- _Prompt_
Once the images are set aside, write out the rest of the records exactly.

- _The data_
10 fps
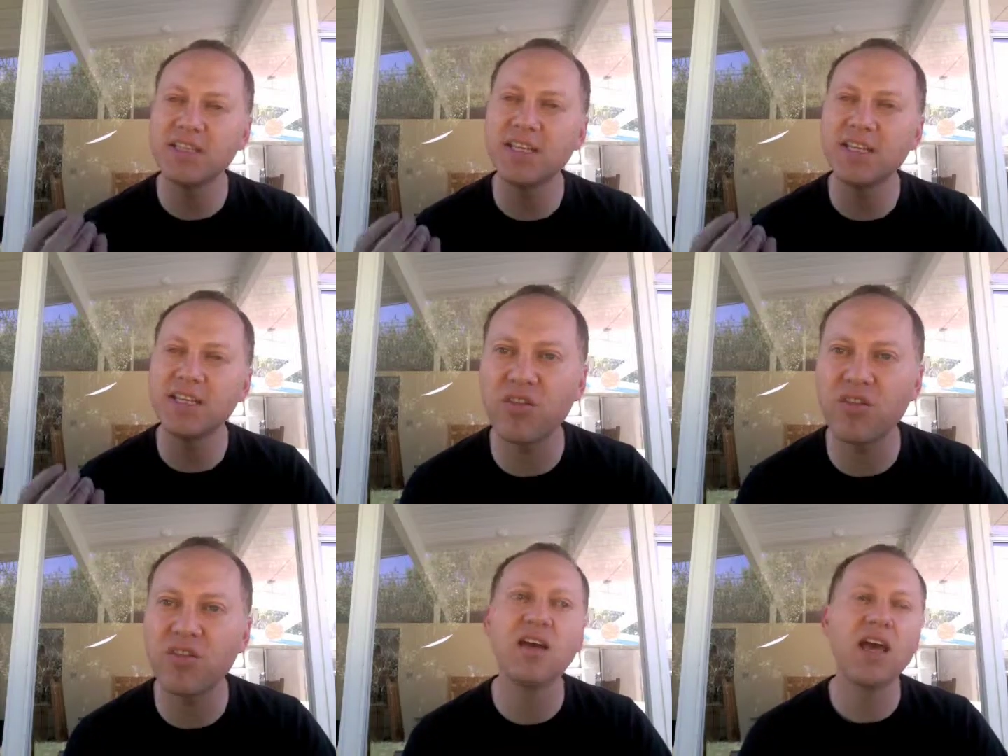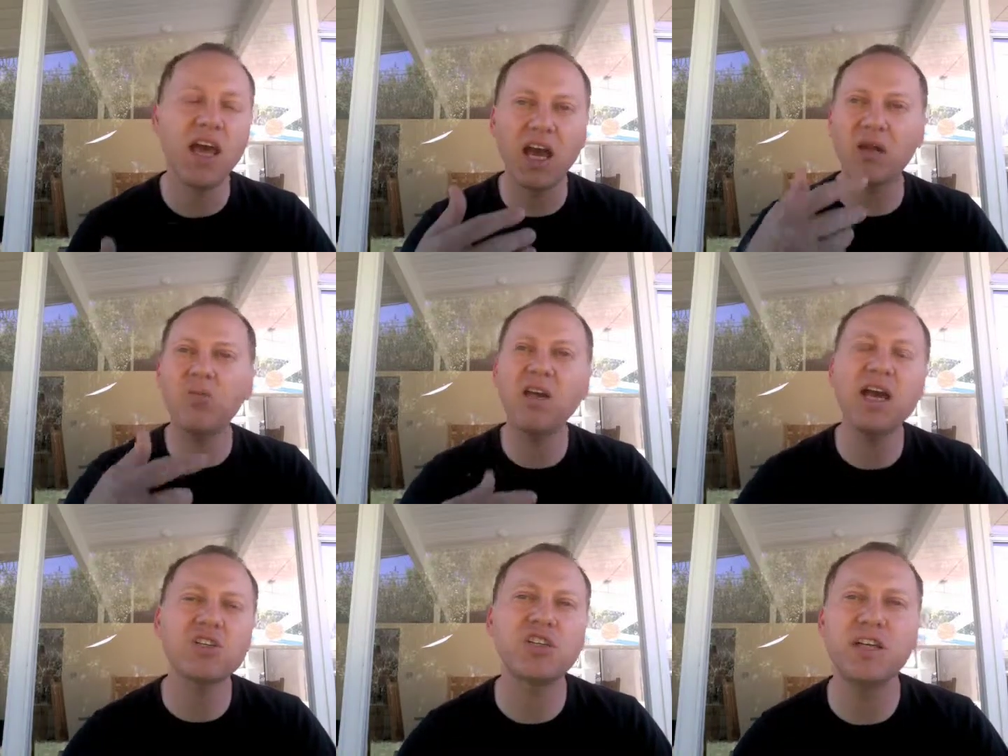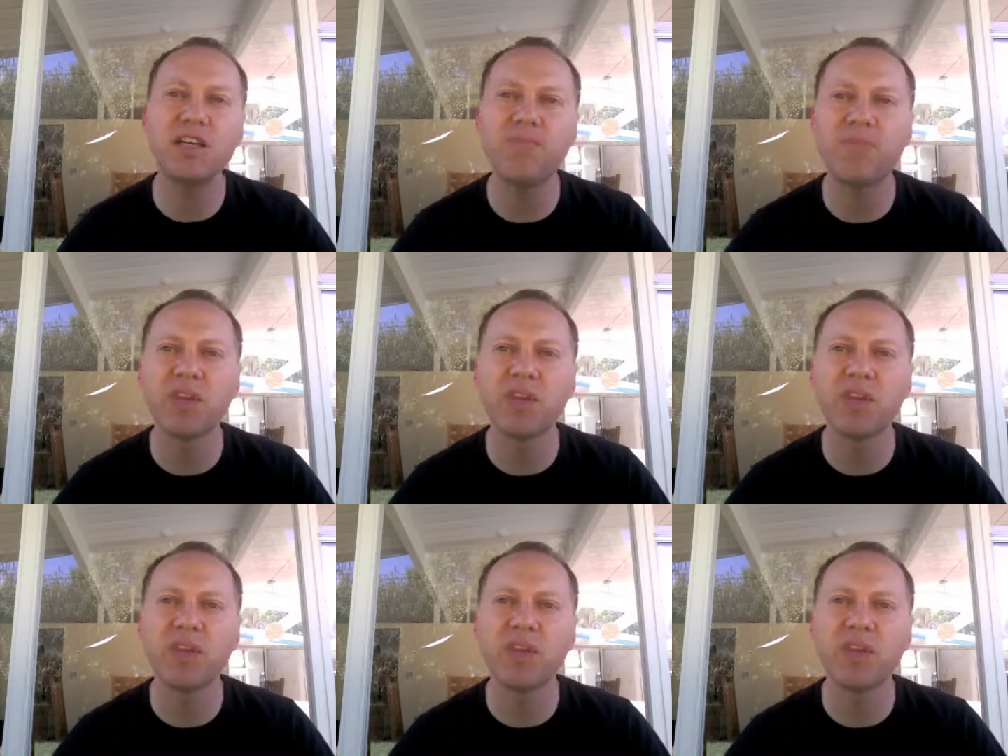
And then the third. And we actually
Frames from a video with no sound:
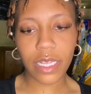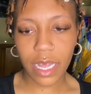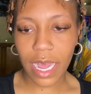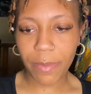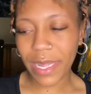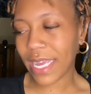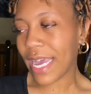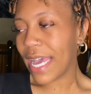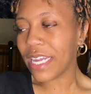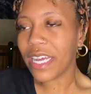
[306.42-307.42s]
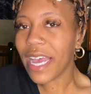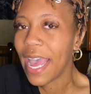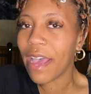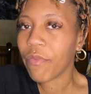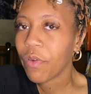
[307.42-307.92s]
I'm like kind of
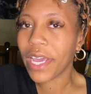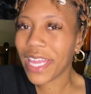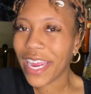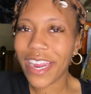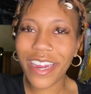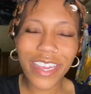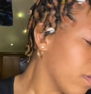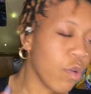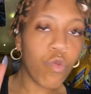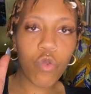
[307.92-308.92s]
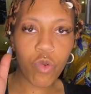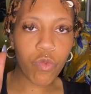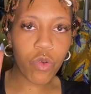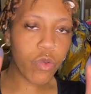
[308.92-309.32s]
halfway there. Whoop, whoop.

- _The answer_
10 fps
And then the third. And we actually
Frames from a video with no sound:
[306.42-307.42s]
[307.42-307.92s]
I'm like kind of
[307.92-308.92s]
[308.92-309.32s]
halfway there. Whoop, whoop.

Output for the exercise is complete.